**What you will do:** When you answer, copy every line of the listing below exactly.

**Entries supplied:**

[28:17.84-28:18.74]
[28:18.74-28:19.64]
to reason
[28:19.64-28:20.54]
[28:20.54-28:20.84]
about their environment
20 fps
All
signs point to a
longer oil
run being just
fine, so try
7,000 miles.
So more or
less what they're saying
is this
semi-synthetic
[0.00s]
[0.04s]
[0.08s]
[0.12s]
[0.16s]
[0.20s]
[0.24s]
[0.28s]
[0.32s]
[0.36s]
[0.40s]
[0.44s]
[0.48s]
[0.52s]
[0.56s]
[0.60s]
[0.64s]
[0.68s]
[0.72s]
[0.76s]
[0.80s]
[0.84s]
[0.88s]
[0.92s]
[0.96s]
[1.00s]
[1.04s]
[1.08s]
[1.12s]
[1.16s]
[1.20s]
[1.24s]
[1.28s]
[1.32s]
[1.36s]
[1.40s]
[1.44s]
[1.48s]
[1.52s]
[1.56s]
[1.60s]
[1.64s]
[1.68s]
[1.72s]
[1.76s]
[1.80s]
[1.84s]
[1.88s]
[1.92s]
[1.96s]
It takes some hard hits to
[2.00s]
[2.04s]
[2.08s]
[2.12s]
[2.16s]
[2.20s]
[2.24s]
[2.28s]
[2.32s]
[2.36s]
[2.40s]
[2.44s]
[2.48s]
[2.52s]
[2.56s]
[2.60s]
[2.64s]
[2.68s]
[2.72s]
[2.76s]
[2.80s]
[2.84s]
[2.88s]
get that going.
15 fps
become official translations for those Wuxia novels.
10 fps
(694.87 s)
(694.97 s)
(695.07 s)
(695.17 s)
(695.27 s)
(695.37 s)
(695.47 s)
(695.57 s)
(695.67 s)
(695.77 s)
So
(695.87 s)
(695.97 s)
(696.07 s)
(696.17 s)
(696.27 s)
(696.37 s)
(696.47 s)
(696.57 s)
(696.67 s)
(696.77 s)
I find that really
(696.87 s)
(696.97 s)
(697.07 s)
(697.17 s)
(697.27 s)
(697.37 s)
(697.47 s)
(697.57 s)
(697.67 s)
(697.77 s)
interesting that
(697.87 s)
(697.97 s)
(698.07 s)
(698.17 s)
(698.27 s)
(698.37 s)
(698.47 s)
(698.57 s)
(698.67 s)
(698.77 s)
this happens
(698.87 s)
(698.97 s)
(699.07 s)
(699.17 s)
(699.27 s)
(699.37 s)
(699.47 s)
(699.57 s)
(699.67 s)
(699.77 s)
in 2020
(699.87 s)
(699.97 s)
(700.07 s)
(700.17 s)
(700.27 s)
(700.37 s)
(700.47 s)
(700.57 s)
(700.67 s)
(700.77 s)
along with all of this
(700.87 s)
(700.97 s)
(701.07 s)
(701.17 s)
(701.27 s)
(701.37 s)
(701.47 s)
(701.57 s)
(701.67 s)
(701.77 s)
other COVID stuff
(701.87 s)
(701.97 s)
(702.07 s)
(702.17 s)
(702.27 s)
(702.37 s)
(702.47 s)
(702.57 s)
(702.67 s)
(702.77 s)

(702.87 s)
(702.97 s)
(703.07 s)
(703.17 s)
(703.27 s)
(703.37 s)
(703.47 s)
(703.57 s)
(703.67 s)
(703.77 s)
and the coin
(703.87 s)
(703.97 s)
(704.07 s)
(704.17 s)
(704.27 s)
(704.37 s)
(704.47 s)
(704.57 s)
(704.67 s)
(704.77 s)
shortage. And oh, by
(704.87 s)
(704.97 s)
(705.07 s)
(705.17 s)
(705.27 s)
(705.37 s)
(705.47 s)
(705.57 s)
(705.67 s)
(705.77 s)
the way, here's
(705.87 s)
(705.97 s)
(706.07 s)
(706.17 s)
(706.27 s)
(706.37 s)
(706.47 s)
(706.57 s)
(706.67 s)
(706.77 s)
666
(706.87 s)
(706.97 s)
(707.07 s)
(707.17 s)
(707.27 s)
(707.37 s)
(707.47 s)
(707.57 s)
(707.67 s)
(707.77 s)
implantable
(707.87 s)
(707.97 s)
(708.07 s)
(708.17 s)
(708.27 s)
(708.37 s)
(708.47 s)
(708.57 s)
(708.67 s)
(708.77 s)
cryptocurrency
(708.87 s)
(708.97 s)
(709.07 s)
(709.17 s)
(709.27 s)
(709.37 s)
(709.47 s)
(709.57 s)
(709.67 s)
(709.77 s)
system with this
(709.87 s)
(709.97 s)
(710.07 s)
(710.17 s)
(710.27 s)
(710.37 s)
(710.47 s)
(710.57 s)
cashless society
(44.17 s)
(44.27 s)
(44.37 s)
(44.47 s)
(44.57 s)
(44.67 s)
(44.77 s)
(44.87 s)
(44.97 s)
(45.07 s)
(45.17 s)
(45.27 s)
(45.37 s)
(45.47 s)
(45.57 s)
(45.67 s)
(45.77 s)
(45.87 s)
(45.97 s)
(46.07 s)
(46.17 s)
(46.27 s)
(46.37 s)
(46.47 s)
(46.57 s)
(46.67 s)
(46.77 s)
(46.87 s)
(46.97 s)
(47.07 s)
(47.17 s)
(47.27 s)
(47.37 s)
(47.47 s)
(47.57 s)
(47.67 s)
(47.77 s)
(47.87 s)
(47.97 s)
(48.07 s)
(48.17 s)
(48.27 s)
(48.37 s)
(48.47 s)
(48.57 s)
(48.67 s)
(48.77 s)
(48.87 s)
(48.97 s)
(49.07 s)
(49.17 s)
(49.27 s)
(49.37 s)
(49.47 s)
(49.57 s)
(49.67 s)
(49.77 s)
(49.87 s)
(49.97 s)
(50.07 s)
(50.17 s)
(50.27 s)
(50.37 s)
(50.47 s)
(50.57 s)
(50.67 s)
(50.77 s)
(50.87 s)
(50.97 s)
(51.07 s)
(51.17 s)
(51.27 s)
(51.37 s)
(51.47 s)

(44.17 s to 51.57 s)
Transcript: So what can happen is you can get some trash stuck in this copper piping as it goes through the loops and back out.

**Your solution:**
[28:17.84-28:18.74]
[28:18.74-28:19.64]
to reason
[28:19.64-28:20.54]
[28:20.54-28:20.84]
about their environment
20 fps
All
signs point to a
longer oil
run being just
fine, so try
7,000 miles.
So more or
less what they're saying
is this
semi-synthetic
[0.00s]
[0.04s]
[0.08s]
[0.12s]
[0.16s]
[0.20s]
[0.24s]
[0.28s]
[0.32s]
[0.36s]
[0.40s]
[0.44s]
[0.48s]
[0.52s]
[0.56s]
[0.60s]
[0.64s]
[0.68s]
[0.72s]
[0.76s]
[0.80s]
[0.84s]
[0.88s]
[0.92s]
[0.96s]
[1.00s]
[1.04s]
[1.08s]
[1.12s]
[1.16s]
[1.20s]
[1.24s]
[1.28s]
[1.32s]
[1.36s]
[1.40s]
[1.44s]
[1.48s]
[1.52s]
[1.56s]
[1.60s]
[1.64s]
[1.68s]
[1.72s]
[1.76s]
[1.80s]
[1.84s]
[1.88s]
[1.92s]
[1.96s]
It takes some hard hits to
[2.00s]
[2.04s]
[2.08s]
[2.12s]
[2.16s]
[2.20s]
[2.24s]
[2.28s]
[2.32s]
[2.36s]
[2.40s]
[2.44s]
[2.48s]
[2.52s]
[2.56s]
[2.60s]
[2.64s]
[2.68s]
[2.72s]
[2.76s]
[2.80s]
[2.84s]
[2.88s]
get that going.
15 fps
become official translations for those Wuxia novels.
10 fps
(694.87 s)
(694.97 s)
(695.07 s)
(695.17 s)
(695.27 s)
(695.37 s)
(695.47 s)
(695.57 s)
(695.67 s)
(695.77 s)
So
(695.87 s)
(695.97 s)
(696.07 s)
(696.17 s)
(696.27 s)
(696.37 s)
(696.47 s)
(696.57 s)
(696.67 s)
(696.77 s)
I find that really
(696.87 s)
(696.97 s)
(697.07 s)
(697.17 s)
(697.27 s)
(697.37 s)
(697.47 s)
(697.57 s)
(697.67 s)
(697.77 s)
interesting that
(697.87 s)
(697.97 s)
(698.07 s)
(698.17 s)
(698.27 s)
(698.37 s)
(698.47 s)
(698.57 s)
(698.67 s)
(698.77 s)
this happens
(698.87 s)
(698.97 s)
(699.07 s)
(699.17 s)
(699.27 s)
(699.37 s)
(699.47 s)
(699.57 s)
(699.67 s)
(699.77 s)
in 2020
(699.87 s)
(699.97 s)
(700.07 s)
(700.17 s)
(700.27 s)
(700.37 s)
(700.47 s)
(700.57 s)
(700.67 s)
(700.77 s)
along with all of this
(700.87 s)
(700.97 s)
(701.07 s)
(701.17 s)
(701.27 s)
(701.37 s)
(701.47 s)
(701.57 s)
(701.67 s)
(701.77 s)
other COVID stuff
(701.87 s)
(701.97 s)
(702.07 s)
(702.17 s)
(702.27 s)
(702.37 s)
(702.47 s)
(702.57 s)
(702.67 s)
(702.77 s)

(702.87 s)
(702.97 s)
(703.07 s)
(703.17 s)
(703.27 s)
(703.37 s)
(703.47 s)
(703.57 s)
(703.67 s)
(703.77 s)
and the coin
(703.87 s)
(703.97 s)
(704.07 s)
(704.17 s)
(704.27 s)
(704.37 s)
(704.47 s)
(704.57 s)
(704.67 s)
(704.77 s)
shortage. And oh, by
(704.87 s)
(704.97 s)
(705.07 s)
(705.17 s)
(705.27 s)
(705.37 s)
(705.47 s)
(705.57 s)
(705.67 s)
(705.77 s)
the way, here's
(705.87 s)
(705.97 s)
(706.07 s)
(706.17 s)
(706.27 s)
(706.37 s)
(706.47 s)
(706.57 s)
(706.67 s)
(706.77 s)
666
(706.87 s)
(706.97 s)
(707.07 s)
(707.17 s)
(707.27 s)
(707.37 s)
(707.47 s)
(707.57 s)
(707.67 s)
(707.77 s)
implantable
(707.87 s)
(707.97 s)
(708.07 s)
(708.17 s)
(708.27 s)
(708.37 s)
(708.47 s)
(708.57 s)
(708.67 s)
(708.77 s)
cryptocurrency
(708.87 s)
(708.97 s)
(709.07 s)
(709.17 s)
(709.27 s)
(709.37 s)
(709.47 s)
(709.57 s)
(709.67 s)
(709.77 s)
system with this
(709.87 s)
(709.97 s)
(710.07 s)
(710.17 s)
(710.27 s)
(710.37 s)
(710.47 s)
(710.57 s)
cashless society
(44.17 s)
(44.27 s)
(44.37 s)
(44.47 s)
(44.57 s)
(44.67 s)
(44.77 s)
(44.87 s)
(44.97 s)
(45.07 s)
(45.17 s)
(45.27 s)
(45.37 s)
(45.47 s)
(45.57 s)
(45.67 s)
(45.77 s)
(45.87 s)
(45.97 s)
(46.07 s)
(46.17 s)
(46.27 s)
(46.37 s)
(46.47 s)
(46.57 s)
(46.67 s)
(46.77 s)
(46.87 s)
(46.97 s)
(47.07 s)
(47.17 s)
(47.27 s)
(47.37 s)
(47.47 s)
(47.57 s)
(47.67 s)
(47.77 s)
(47.87 s)
(47.97 s)
(48.07 s)
(48.17 s)
(48.27 s)
(48.37 s)
(48.47 s)
(48.57 s)
(48.67 s)
(48.77 s)
(48.87 s)
(48.97 s)
(49.07 s)
(49.17 s)
(49.27 s)
(49.37 s)
(49.47 s)
(49.57 s)
(49.67 s)
(49.77 s)
(49.87 s)
(49.97 s)
(50.07 s)
(50.17 s)
(50.27 s)
(50.37 s)
(50.47 s)
(50.57 s)
(50.67 s)
(50.77 s)
(50.87 s)
(50.97 s)
(51.07 s)
(51.17 s)
(51.27 s)
(51.37 s)
(51.47 s)

(44.17 s to 51.57 s)
Transcript: So what can happen is you can get some trash stuck in this copper piping as it goes through the loops and back out.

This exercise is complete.